** Given entries follows **

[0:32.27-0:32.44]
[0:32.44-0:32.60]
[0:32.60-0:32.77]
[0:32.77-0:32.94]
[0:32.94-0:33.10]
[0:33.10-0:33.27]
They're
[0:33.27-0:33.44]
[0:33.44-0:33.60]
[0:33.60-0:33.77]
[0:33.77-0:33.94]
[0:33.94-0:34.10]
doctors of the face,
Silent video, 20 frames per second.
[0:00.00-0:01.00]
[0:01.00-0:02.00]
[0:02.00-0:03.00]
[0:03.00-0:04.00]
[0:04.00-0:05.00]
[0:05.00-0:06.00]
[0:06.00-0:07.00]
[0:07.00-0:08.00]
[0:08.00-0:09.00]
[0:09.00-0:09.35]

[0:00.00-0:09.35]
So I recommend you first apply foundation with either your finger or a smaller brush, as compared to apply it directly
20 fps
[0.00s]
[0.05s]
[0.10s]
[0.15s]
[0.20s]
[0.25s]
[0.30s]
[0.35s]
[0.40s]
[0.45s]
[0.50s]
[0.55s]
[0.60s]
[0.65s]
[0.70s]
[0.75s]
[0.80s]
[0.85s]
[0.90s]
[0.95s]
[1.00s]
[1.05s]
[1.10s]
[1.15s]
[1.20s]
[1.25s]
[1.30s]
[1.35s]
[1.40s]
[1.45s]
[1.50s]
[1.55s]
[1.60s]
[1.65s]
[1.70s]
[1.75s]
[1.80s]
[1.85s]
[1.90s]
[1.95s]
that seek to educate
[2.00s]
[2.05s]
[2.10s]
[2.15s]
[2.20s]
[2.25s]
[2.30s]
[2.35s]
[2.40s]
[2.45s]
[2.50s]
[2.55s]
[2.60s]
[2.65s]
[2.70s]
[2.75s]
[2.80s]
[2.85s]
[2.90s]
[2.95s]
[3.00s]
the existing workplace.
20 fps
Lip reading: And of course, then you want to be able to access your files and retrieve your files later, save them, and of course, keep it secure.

** End of Given entries **

## Task to carry out
In the listing above, find the line with "[0:32.94-0:33.10]" and the line with "[0:09.00-0:09.35]", then print exactly those lines and every line between them.

## Task result
[0:32.94-0:33.10]
[0:33.10-0:33.27]
They're
[0:33.27-0:33.44]
[0:33.44-0:33.60]
[0:33.60-0:33.77]
[0:33.77-0:33.94]
[0:33.94-0:34.10]
doctors of the face,
Silent video, 20 frames per second.
[0:00.00-0:01.00]
[0:01.00-0:02.00]
[0:02.00-0:03.00]
[0:03.00-0:04.00]
[0:04.00-0:05.00]
[0:05.00-0:06.00]
[0:06.00-0:07.00]
[0:07.00-0:08.00]
[0:08.00-0:09.00]
[0:09.00-0:09.35]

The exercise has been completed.